Unsupervised Representation Learning for Monitoring Rail Infrastructures With High-Frequency Moving Vibration Sensors

Journal Article (2025)
Authors

W. Phusakulkajorn (TU Delft - Railway Engineering)

Y. Zeng (TU Delft - Railway Engineering)

Z Li (TU Delft - Railway Engineering)

Alfredo Núñez (TU Delft - Railway Engineering)

Research Group
Railway Engineering
To reference this document use:
https://doi.org/10.1109/TITS.2025.3557712
More Info
expand_more
Publication Year
2025
Language
English
Research Group
Railway Engineering
DOI:
https://doi.org/10.1109/TITS.2025.3557712
Reuse Rights

Other than for strictly personal use, it is not permitted to download, forward or distribute the text or part of it, without the consent of the author(s) and/or copyright holder(s), unless the work is under an open content license such as Creative Commons.

Abstract

Nowadays, rolling stock can be equipped with high-frequency vibration sensors to continuously monitor rail infrastructures and detect defects.

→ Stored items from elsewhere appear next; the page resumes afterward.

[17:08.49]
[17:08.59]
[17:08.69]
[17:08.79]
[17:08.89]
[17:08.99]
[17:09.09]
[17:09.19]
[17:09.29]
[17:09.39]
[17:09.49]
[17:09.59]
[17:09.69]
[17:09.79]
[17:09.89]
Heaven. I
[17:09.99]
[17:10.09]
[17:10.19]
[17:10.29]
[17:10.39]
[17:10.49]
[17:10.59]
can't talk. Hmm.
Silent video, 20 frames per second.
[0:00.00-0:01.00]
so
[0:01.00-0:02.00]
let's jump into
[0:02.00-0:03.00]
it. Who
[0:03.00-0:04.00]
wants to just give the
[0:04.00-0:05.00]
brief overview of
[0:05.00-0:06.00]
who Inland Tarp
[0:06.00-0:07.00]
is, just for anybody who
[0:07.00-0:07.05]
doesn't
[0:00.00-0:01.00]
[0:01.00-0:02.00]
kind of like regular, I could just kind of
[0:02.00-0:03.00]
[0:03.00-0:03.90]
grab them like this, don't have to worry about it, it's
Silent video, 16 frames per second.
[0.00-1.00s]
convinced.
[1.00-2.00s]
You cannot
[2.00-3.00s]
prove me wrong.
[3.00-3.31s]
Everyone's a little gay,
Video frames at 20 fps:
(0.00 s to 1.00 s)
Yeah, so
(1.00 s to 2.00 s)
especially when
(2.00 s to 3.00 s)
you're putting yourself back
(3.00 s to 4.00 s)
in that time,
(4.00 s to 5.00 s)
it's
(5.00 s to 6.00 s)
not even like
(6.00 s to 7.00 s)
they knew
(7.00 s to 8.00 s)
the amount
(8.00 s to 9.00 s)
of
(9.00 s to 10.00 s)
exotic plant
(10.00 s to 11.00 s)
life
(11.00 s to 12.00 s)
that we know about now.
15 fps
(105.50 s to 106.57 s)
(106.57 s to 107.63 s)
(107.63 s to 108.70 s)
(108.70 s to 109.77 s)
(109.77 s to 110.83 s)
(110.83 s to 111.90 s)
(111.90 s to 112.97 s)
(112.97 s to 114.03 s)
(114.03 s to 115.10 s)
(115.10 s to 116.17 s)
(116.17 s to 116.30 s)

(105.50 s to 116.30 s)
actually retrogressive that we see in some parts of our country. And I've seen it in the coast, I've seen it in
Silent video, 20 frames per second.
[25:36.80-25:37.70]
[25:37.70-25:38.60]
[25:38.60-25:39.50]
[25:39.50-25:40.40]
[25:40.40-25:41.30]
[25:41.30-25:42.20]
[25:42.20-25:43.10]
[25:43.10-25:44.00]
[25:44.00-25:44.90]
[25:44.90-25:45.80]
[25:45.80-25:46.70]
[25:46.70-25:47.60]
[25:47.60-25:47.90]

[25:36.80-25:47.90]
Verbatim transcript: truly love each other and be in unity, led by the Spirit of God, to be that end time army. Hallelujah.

These moving sensors measure at high speeds and sampling frequencies, generating a massive amount of data that covers each track position with very short signal durations. These data contain a variety of dynamic and transient responses that vary significantly along the track and are affected by noise. This leads to a large amount of unlabeled and noisy data, complicating the extraction of dynamic responses for effective anomaly detection. To address these challenges, this paper proposes an unsupervised representation learning methodology to automatically capture and extract characteristic features of dynamic responses that reflect the conditions of rail infrastructures. The unsupervised nature allows exploratory analysis of high-frequency vibration signals when prior knowledge or reference information about infrastructure conditions is unavailable or very limited. A collaborative optimization process that synchronizes empirical mode decomposition (EMD) with a convolutional autoencoder (CAE) is presented. The EMD level is tuned to remove noise while preserving effective vibration responses. The CAE is trained using demodulated signals that are considered normal to generate representations that ensure reconstruction quality and differentiate between normal and abnormal conditions. Furthermore, a Gaussian mixture model is used to showcase the effectiveness of the learned representations for rail infrastructures. Applied to validated axle box acceleration data for rail defect detection and train-borne laser Doppler vibrometer data for rail fastener monitoring, our method outperforms other variants of autoencoder-based models and the wavelet-based CAE in accurately identifying the conditions. It achieves an average improvement of 16% with the axle box acceleration data and 21% with the laser Doppler vibrometer data.